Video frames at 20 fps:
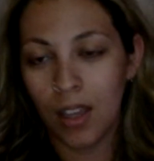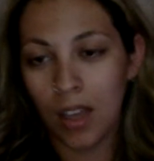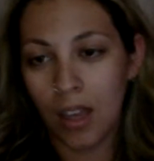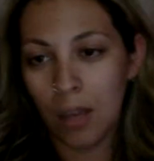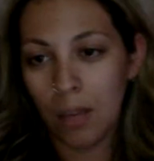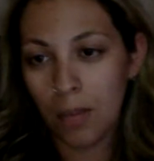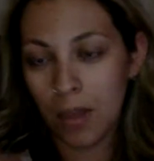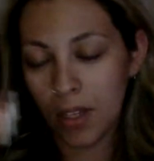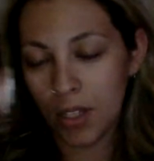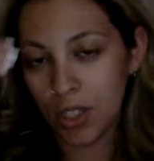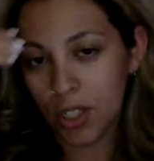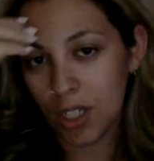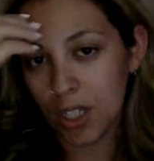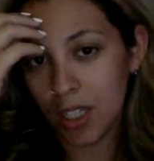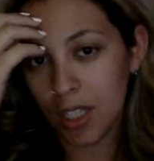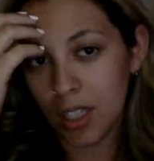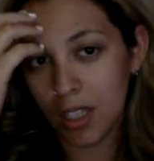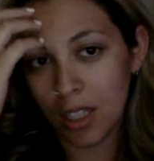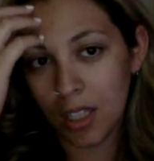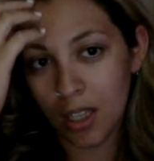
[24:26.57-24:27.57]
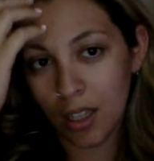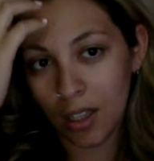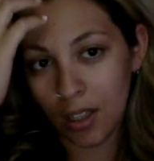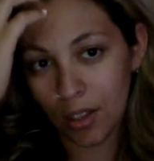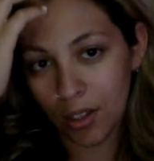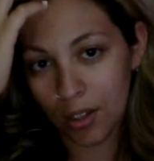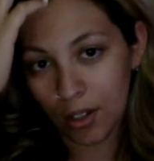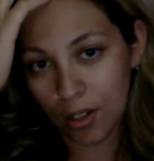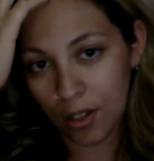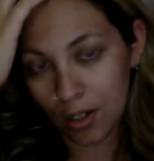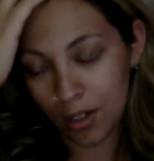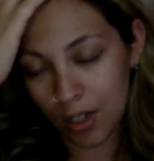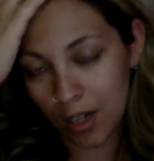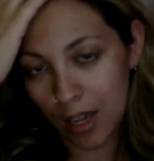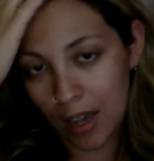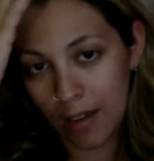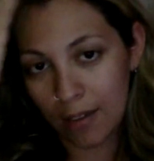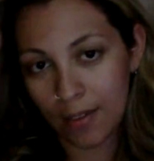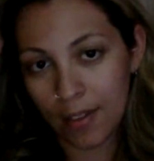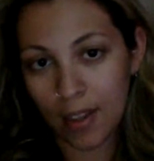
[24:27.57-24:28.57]
I mentioned in the other
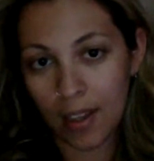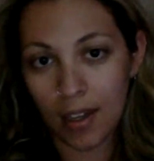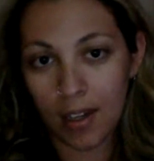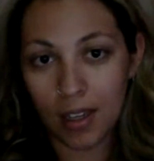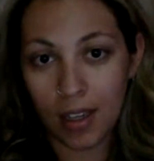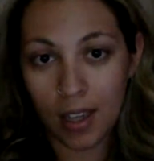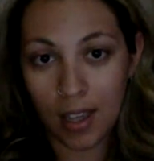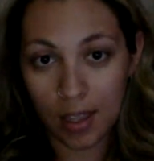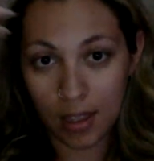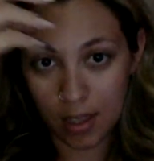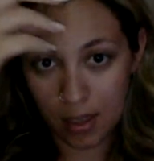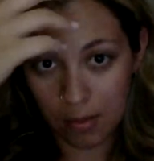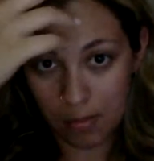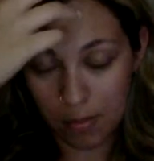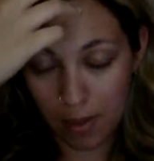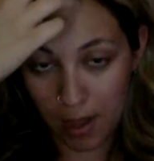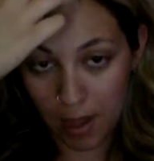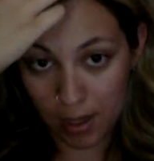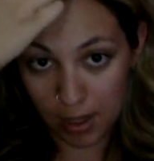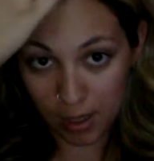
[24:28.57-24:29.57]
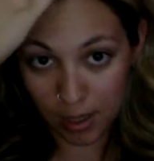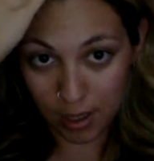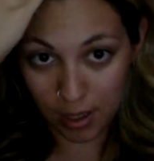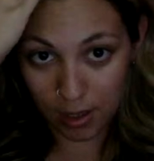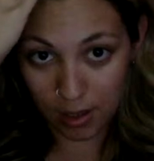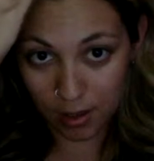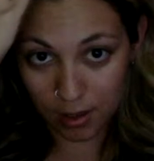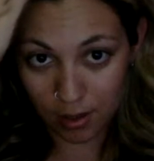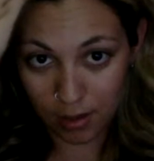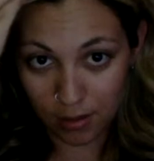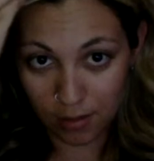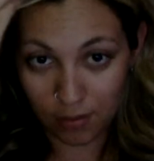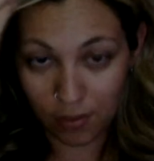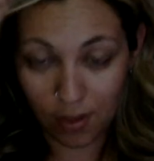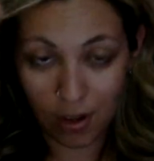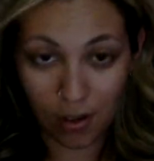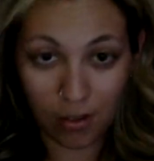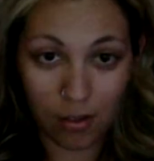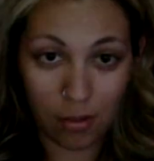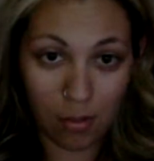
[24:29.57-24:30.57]
live that it ended badly.
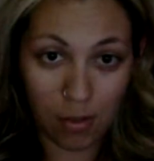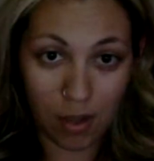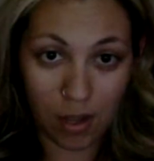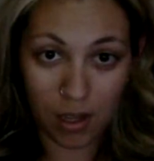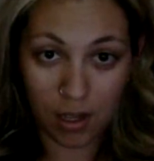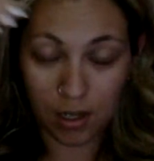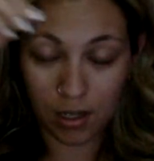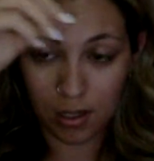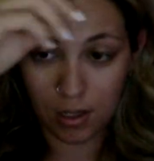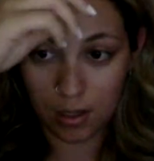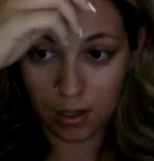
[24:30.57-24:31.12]
Very bad.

* * * * * * * * *

*The task*: Repeat the listing word for word, omitting the pictures.

*Result for this exercise*:
Video frames at 20 fps:
[24:26.57-24:27.57]
[24:27.57-24:28.57]
I mentioned in the other
[24:28.57-24:29.57]
[24:29.57-24:30.57]
live that it ended badly.
[24:30.57-24:31.12]
Very bad.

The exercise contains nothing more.